Scottish Green MSPs, however, are understood to not be expected to attend for ordinary business. Scottish Labour is yet to settle on a position, which could put them at odds with their trade union supporters.
Members of the PCS union are taking part in industrial action on Wednesday, with workers at the Scottish Parliament among those expected to be involved in the walkout. The Parliament will be closed to the public on that day, with only those with a security pass able to access the building.
However, business in the chamber and in committees will continue, with portfolio questions on the constitution, external affairs and culture, and justice and veterans briefs.
The Scottish Government will also lead on a debate on the consultation on electoral reform. However, there will be no access to the public galleries, tours of the building will not take place on the day and the public cafe will be closed. Access arrangements will return to normal on Thursday.
It is understood Scottish Green MSPs will not be expected to attend, allowing them to avoid crossing the picket line and stay away from the Parliament in solidarity with the striking workers.
Scottish Labour is understood to have not yet settled on an approach, but the starting point for the party is to not cross picket lines. The final decision of whether MSPs will attend will be taken once business is finalised and after potential discussion with the PCS union.
However, a letter sent by Monica Lennon, the convenor of the Scottish Labour Trade Union group, expressed their opposition to business being conducted in Parliament during the strike. The letter urged the Parliament to reconsider its approach to avoid “unintended consequences” on staff who are still required to work.
The SNP, which has a strong pro-right to strike policy, will ask MSPs to cross the picket line.
An SNP spokesperson said: "While the SNP recognises and respects the right to strike, the business of government and parliament will continue as normal.”

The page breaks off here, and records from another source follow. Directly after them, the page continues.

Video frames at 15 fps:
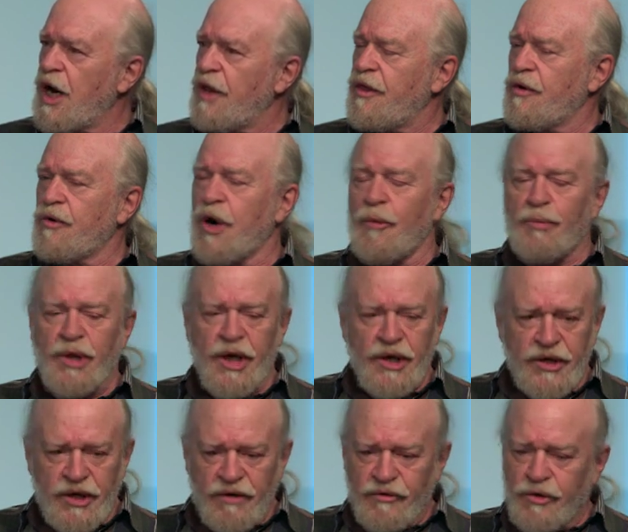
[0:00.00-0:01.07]
There are
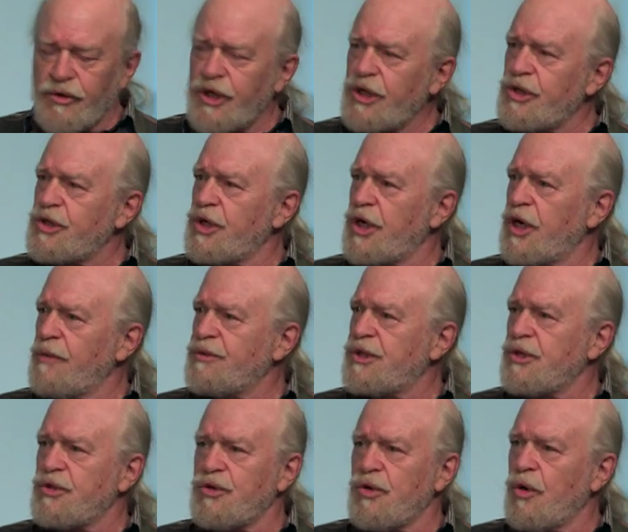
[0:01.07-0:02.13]
plenty of green jobs.
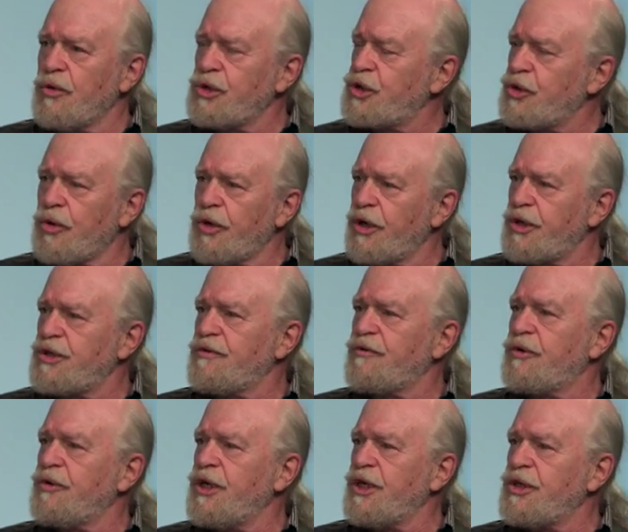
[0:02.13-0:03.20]
There's no shortage of
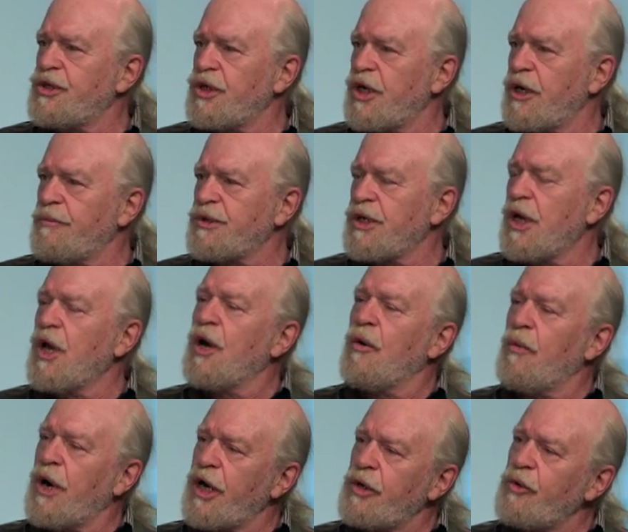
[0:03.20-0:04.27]
green jobs.
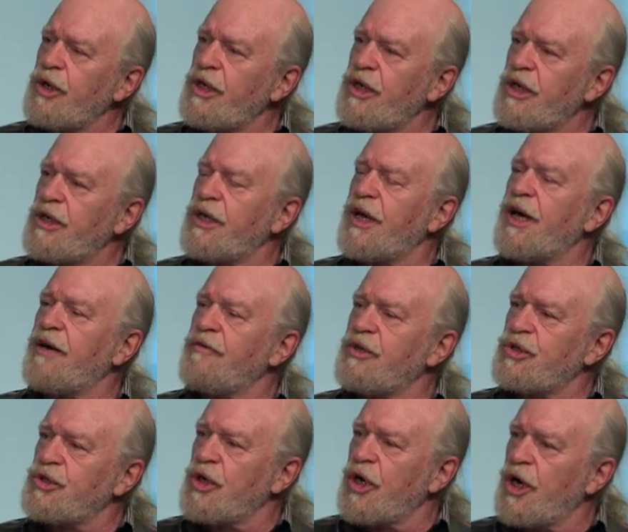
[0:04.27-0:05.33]
Why do we need to have a
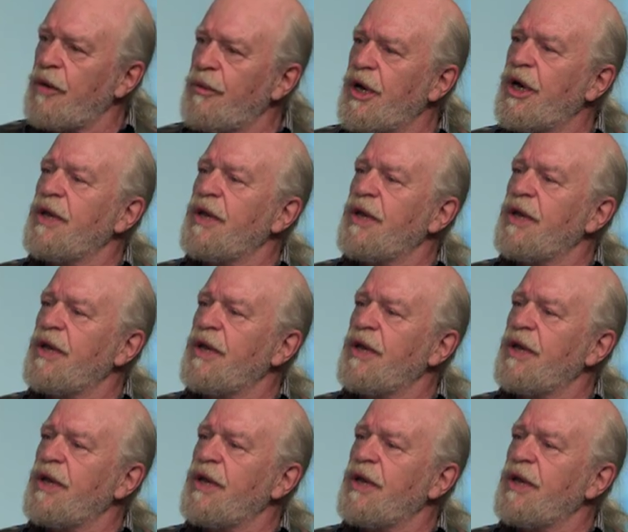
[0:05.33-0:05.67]
job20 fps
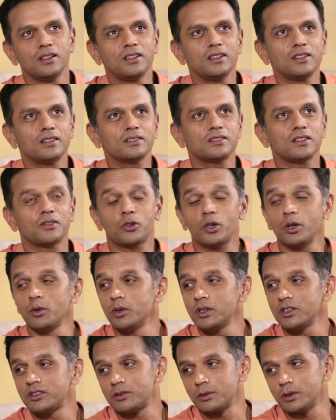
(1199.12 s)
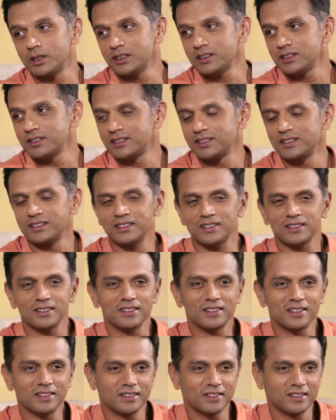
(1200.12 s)
got a worst one.
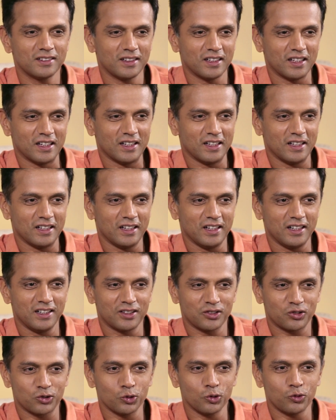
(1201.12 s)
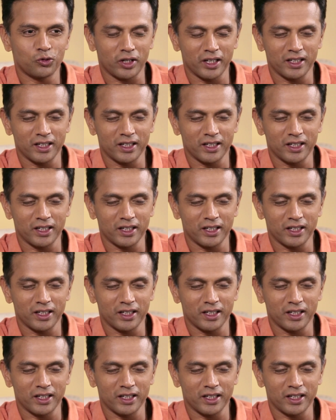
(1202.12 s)
Inter-school final.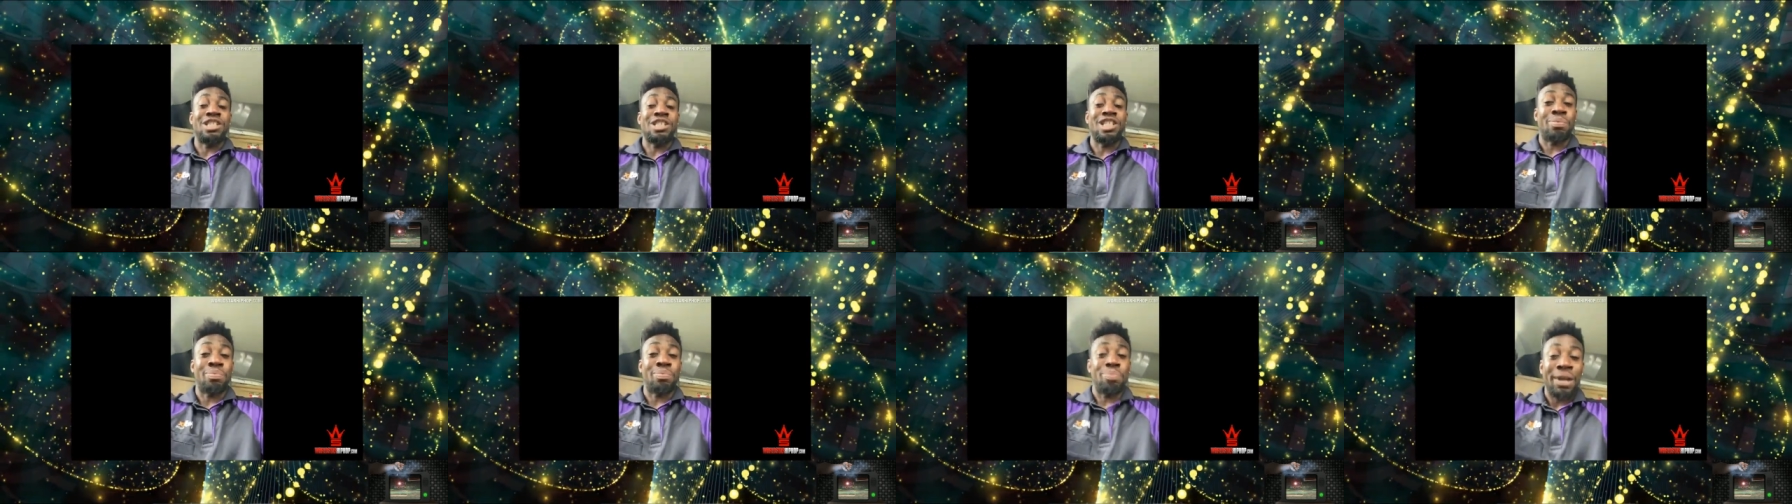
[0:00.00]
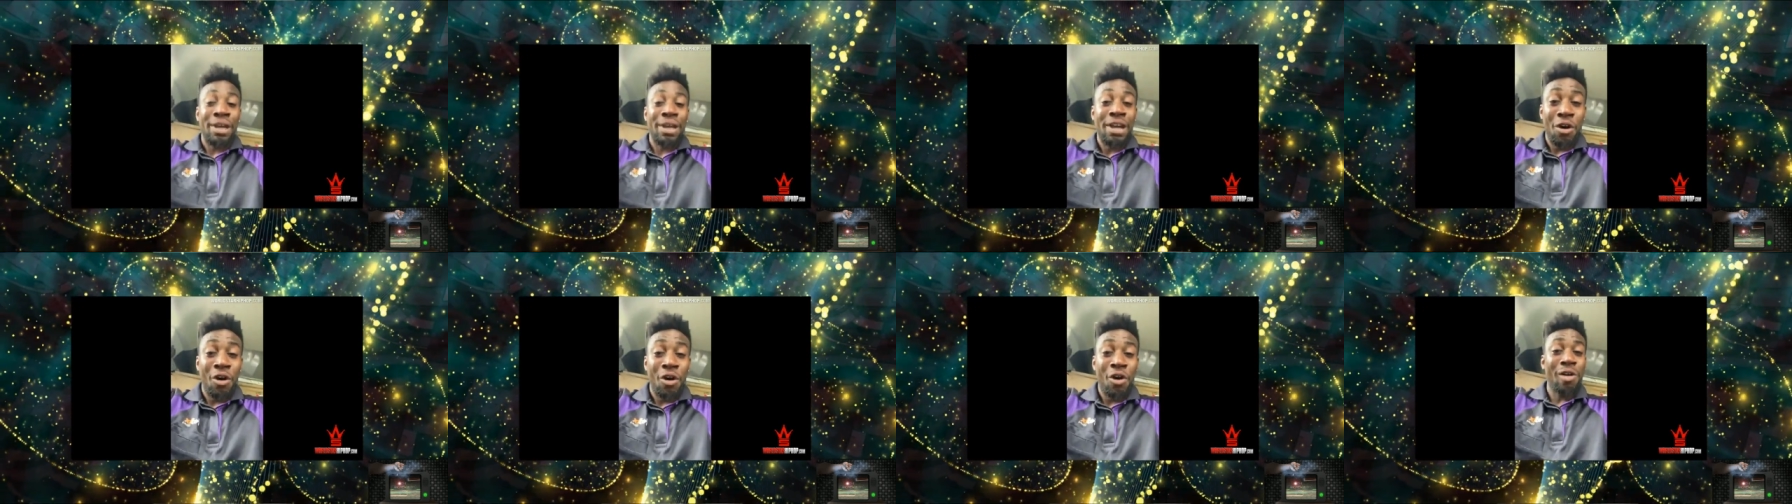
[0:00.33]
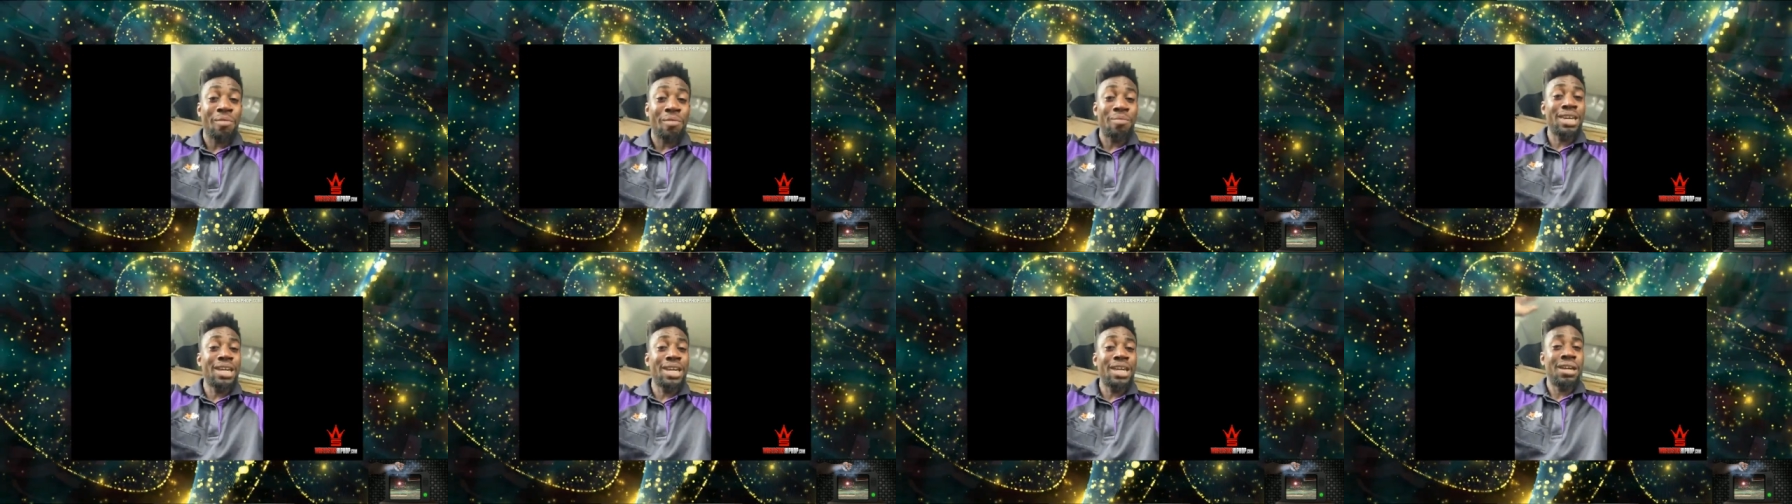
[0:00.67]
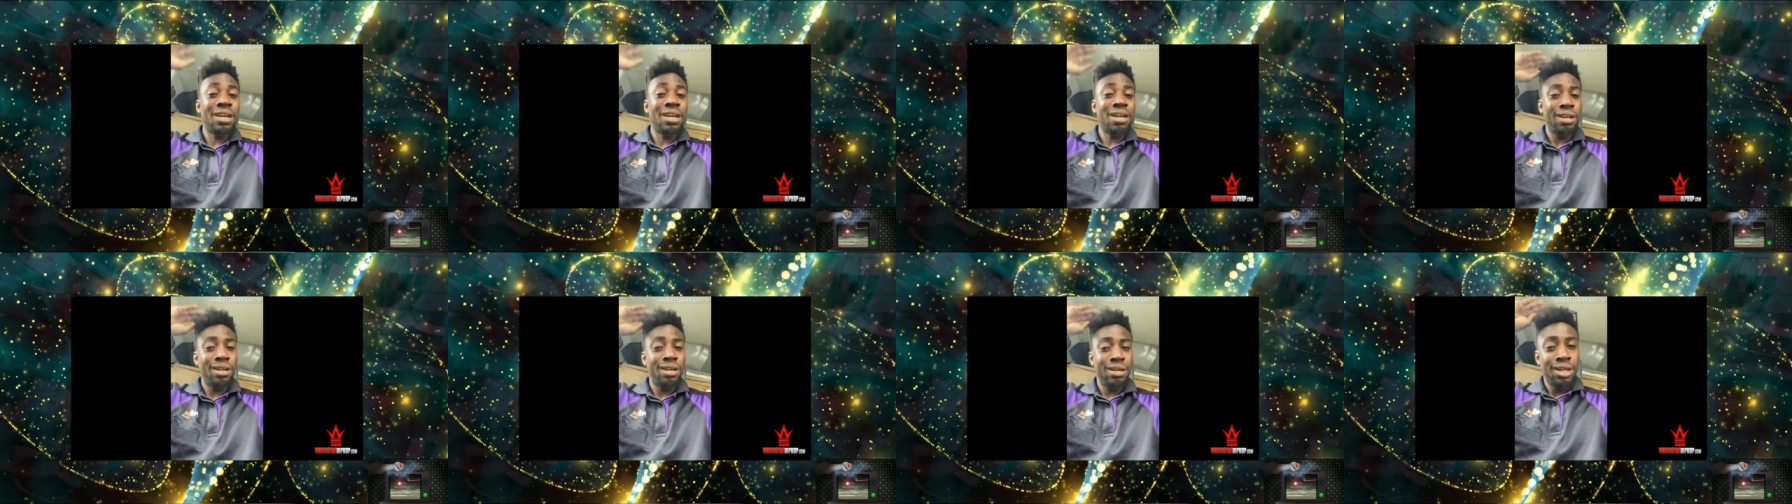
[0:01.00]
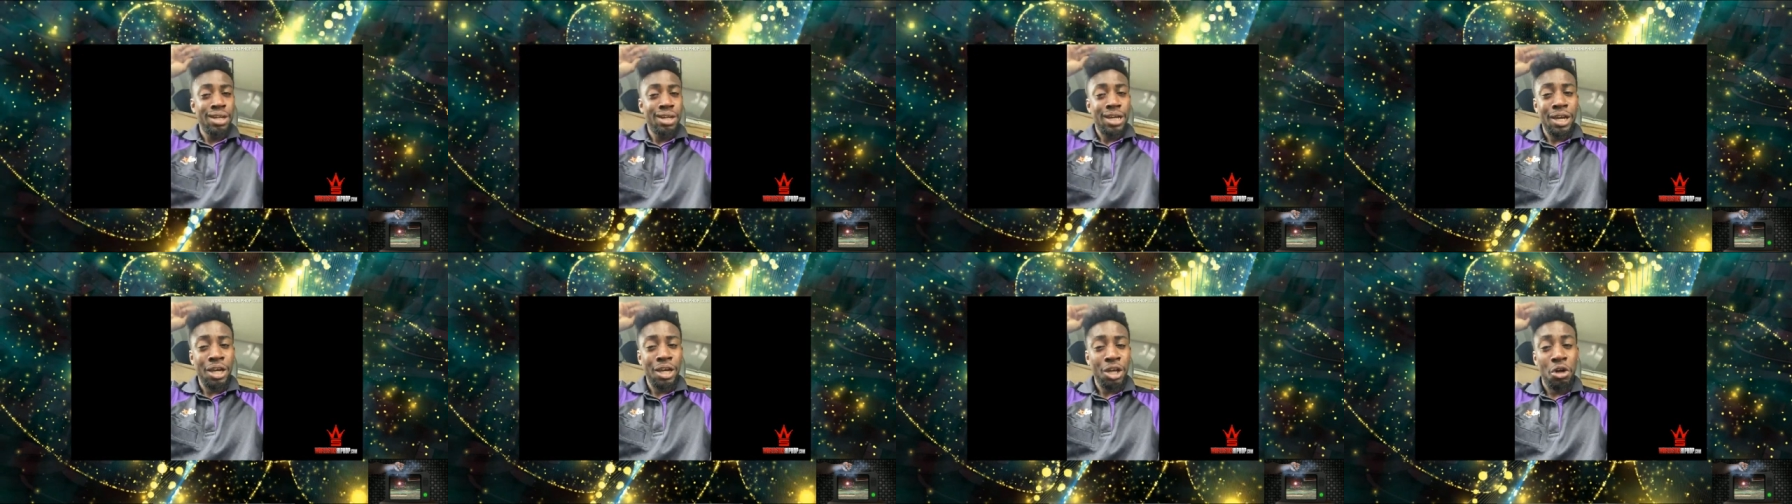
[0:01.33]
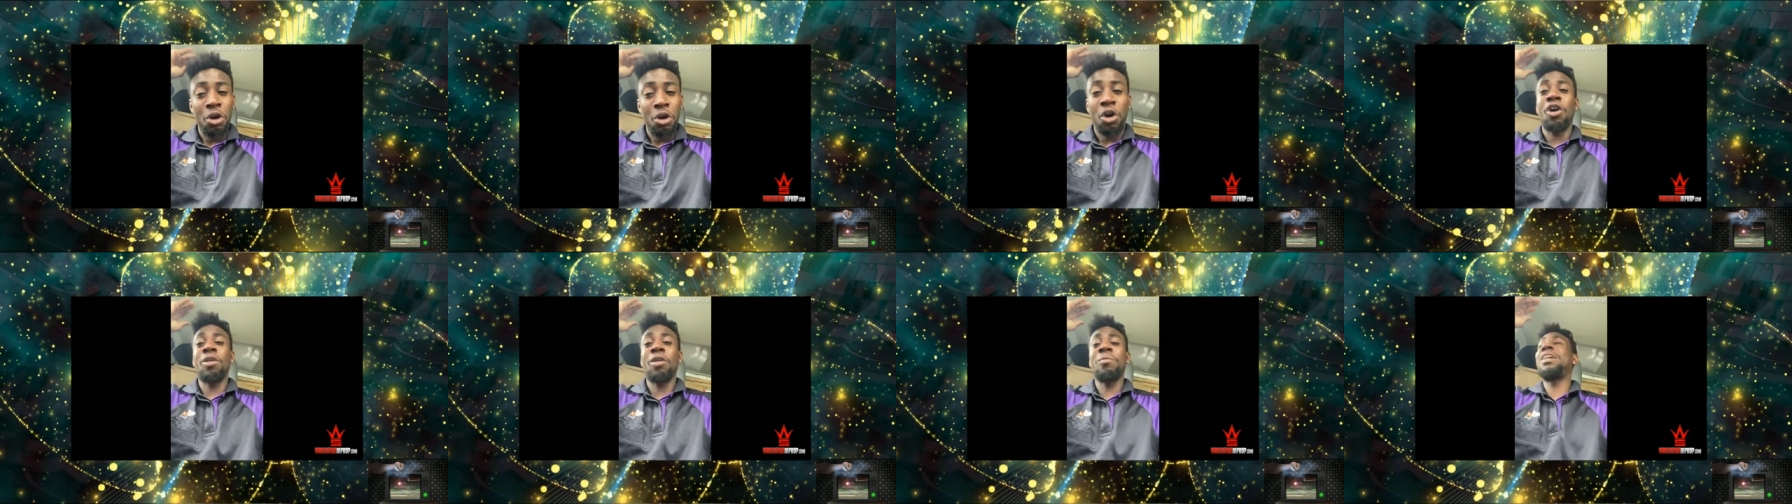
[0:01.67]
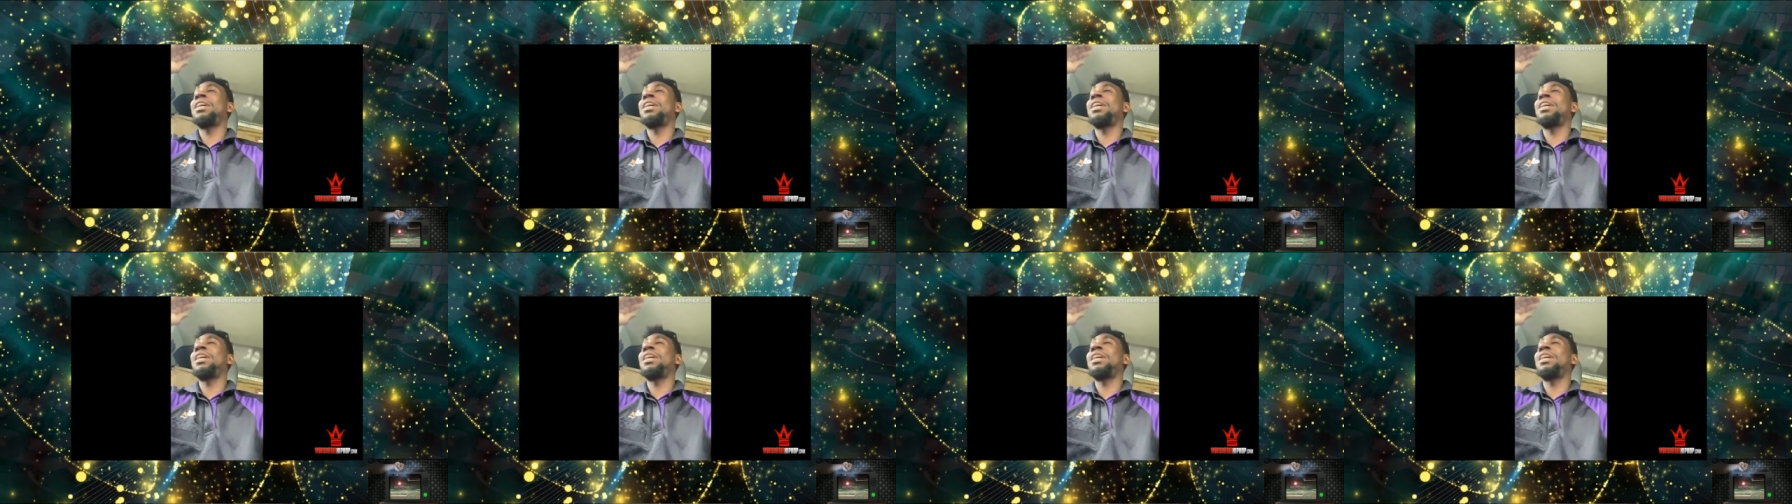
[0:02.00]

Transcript: spit on me and call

A Scottish Conservative spokesperson said: “We respect the decision by Scottish Parliament workers to go on strike on Wednesday, but equally hope that resolution can urgently be found to avoid future disruptive industrial action. There is a duty for everyone involved to get back round the table as soon as possible to find a positive solution to this dispute.
“However, constituents rightly expect our MSPs to represent them in important parliamentary business and holding the SNP-Green Government to account, and they will be in attendance on Wednesday.”
Alexander Burnett, the Tory chief whip, also hit out at “breath-taking, self-serving hypocrisy” from co-leaders of the Scottish Greens, Patrick Harvie and Lorna Slater, after they did not vote in a motion about the strike earlier in the week.
He said: “Every Green MSP, except the two of them, voted against this motion – presumably out of solidarity with those striking. But when push came to shove, these members of the SNP-Green Government decided that their salaries and position as ministers were more important than any point of principle.
“That’s in keeping with the way their party has abandoned any pretence that it’s interested in the environment or any of the things it claims to stand for. The only things the Green party leaders believe in, judging by their actions, are a swanky job, a larger pay check and shoring up the SNP.”
A spokesperson for the Scottish Greens responded: “The Tories with their authoritarian, anti-union and shameful war on working people are the very reason millions will go on strike this Wednesday.
“Our Ministers Patrick Harvie and Lorna Slater can – and do – vote against the Government on issues which are excluded from the Bute House Agreement, as they did this week.
“As a group, the Scottish Greens do not support the scheduling of business on a strike day, will not cross picket lines and need no lectures on solidarity from the Tories.”